BRIEF :: An exact transcription of all the data is required, with every image removed.

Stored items

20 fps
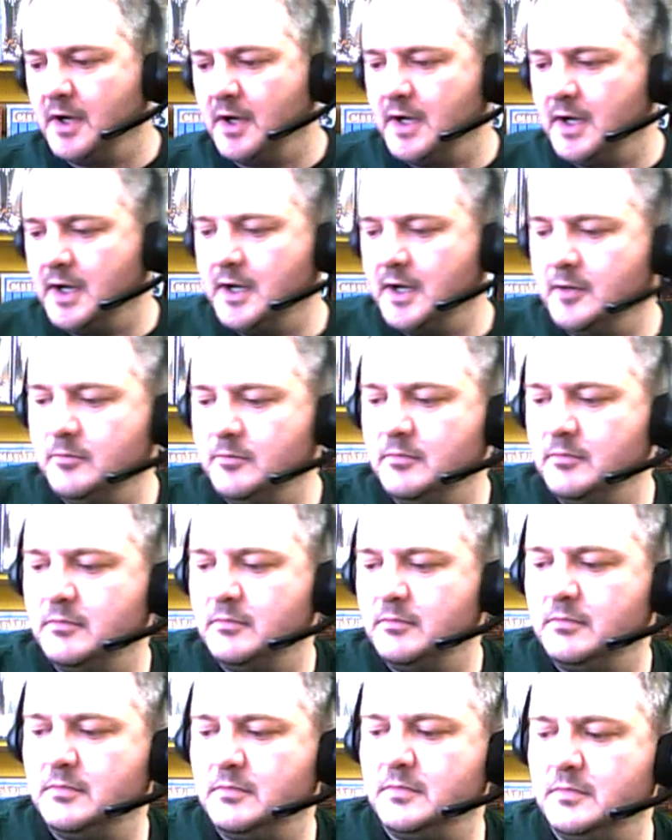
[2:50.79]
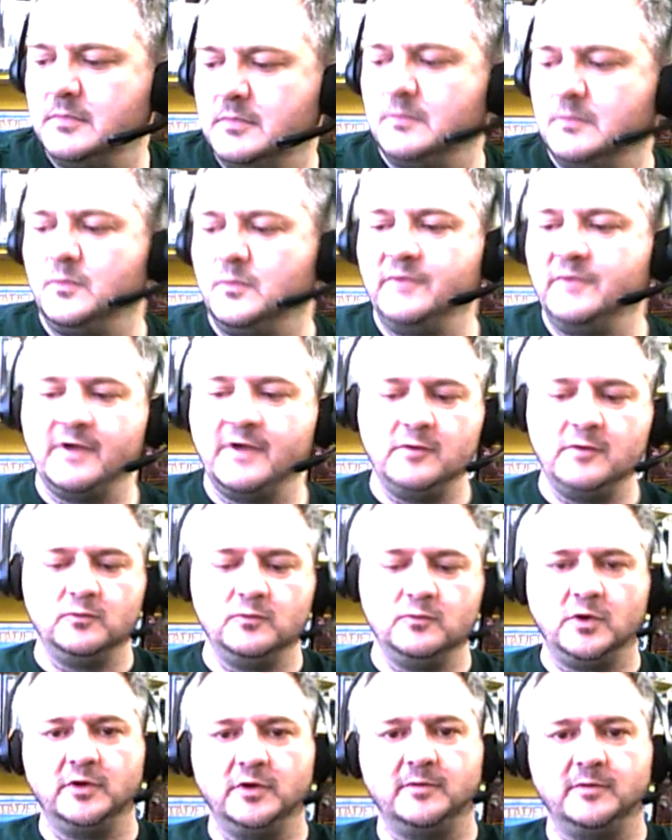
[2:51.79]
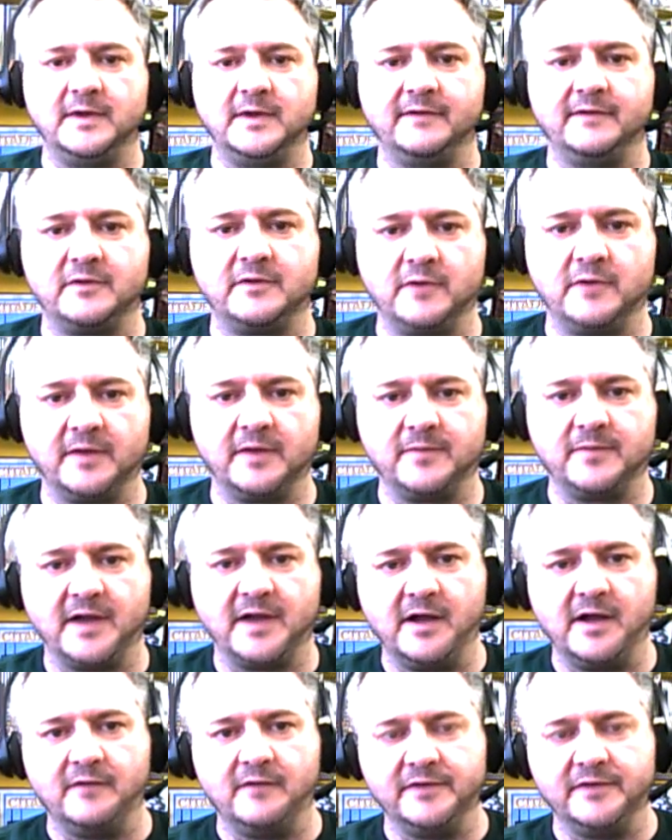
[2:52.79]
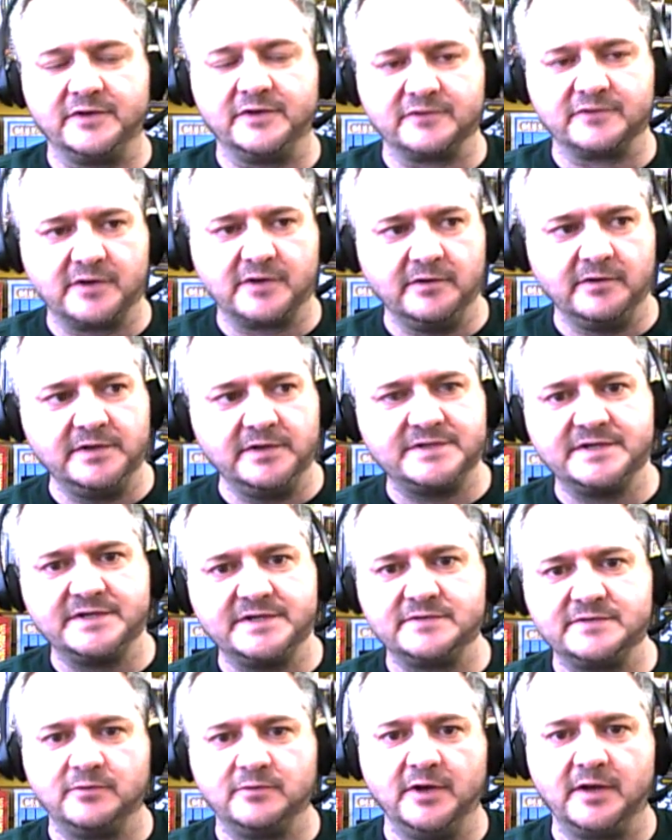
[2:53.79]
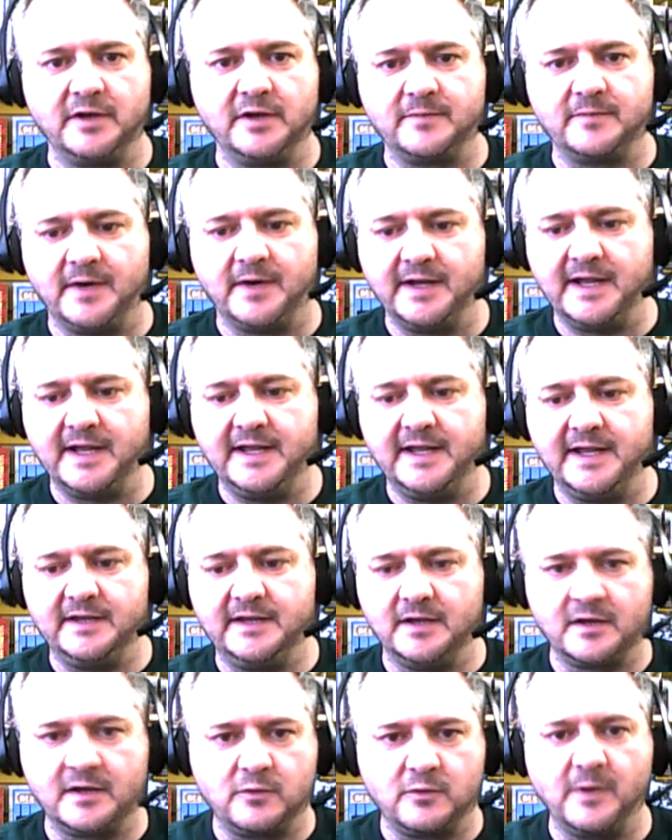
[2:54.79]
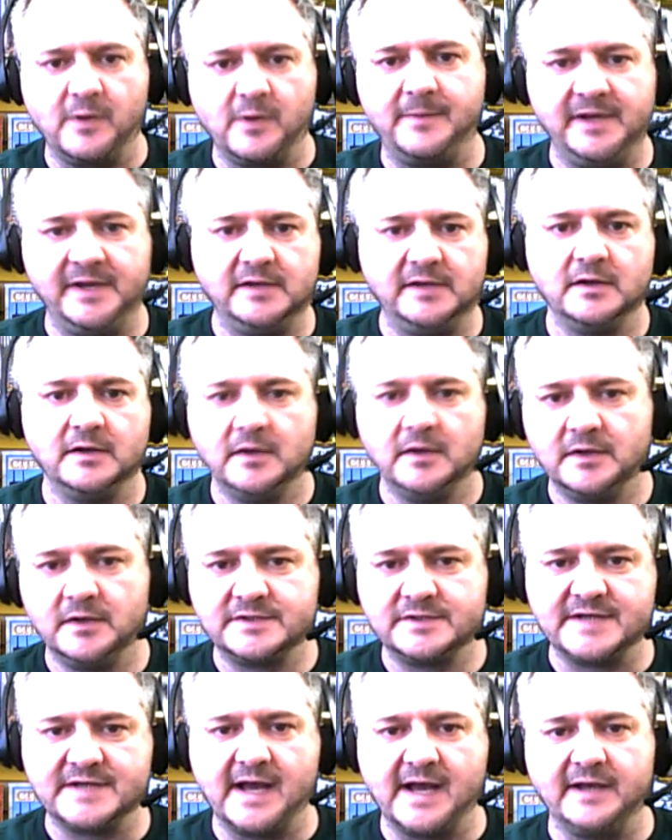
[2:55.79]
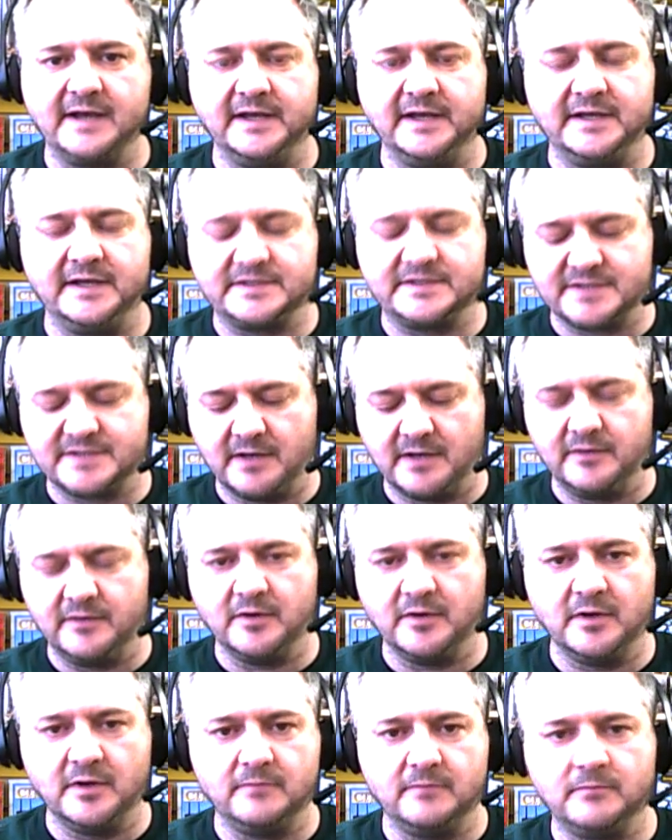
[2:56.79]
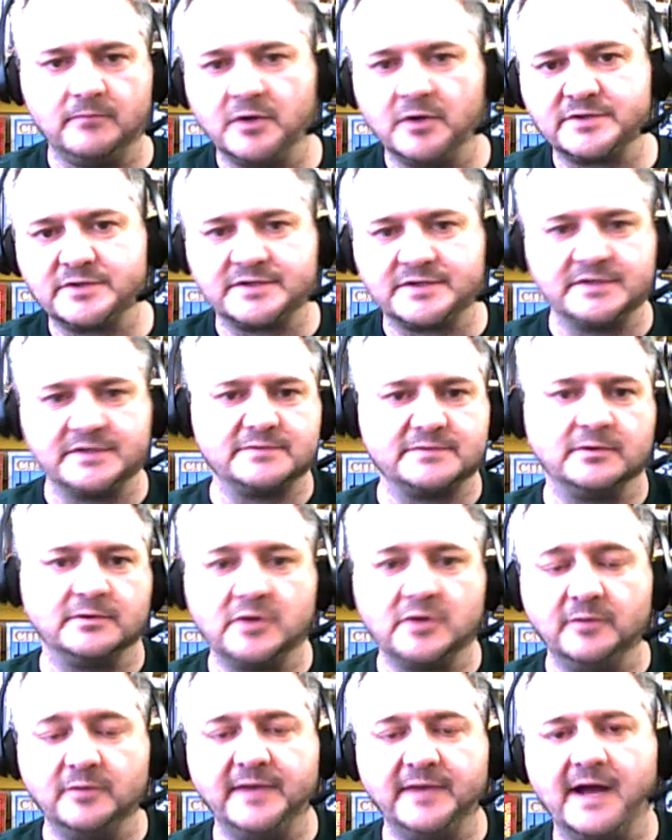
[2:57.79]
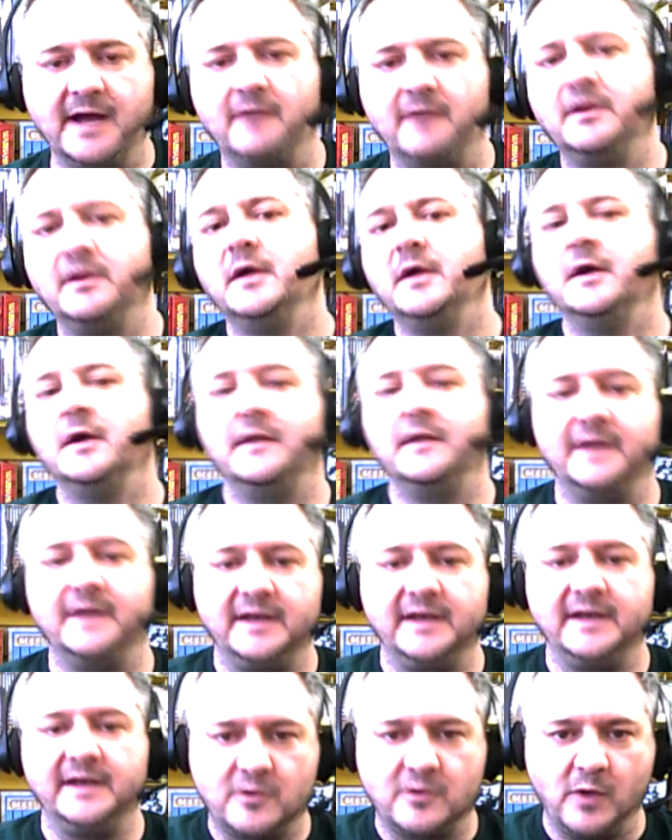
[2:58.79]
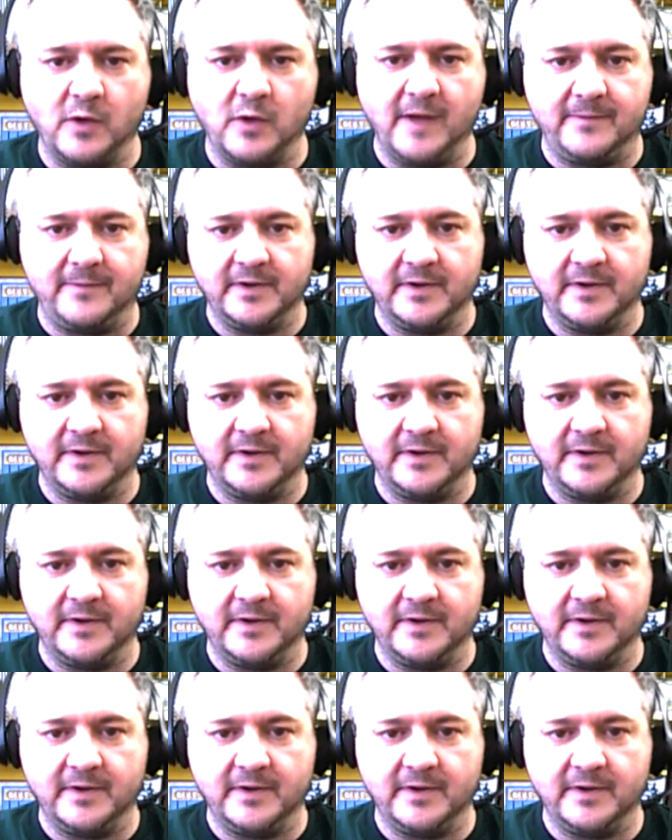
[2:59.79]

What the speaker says: We've opened one up and have a quick play of it. The Dragunities work by a equipping technique, so the monsters will come down and then equip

ANSWER AREA ::
20 fps
[2:50.79]
[2:51.79]
[2:52.79]
[2:53.79]
[2:54.79]
[2:55.79]
[2:56.79]
[2:57.79]
[2:58.79]
[2:59.79]

What the speaker says: We've opened one up and have a quick play of it. The Dragunities work by a equipping technique, so the monsters will come down and then equip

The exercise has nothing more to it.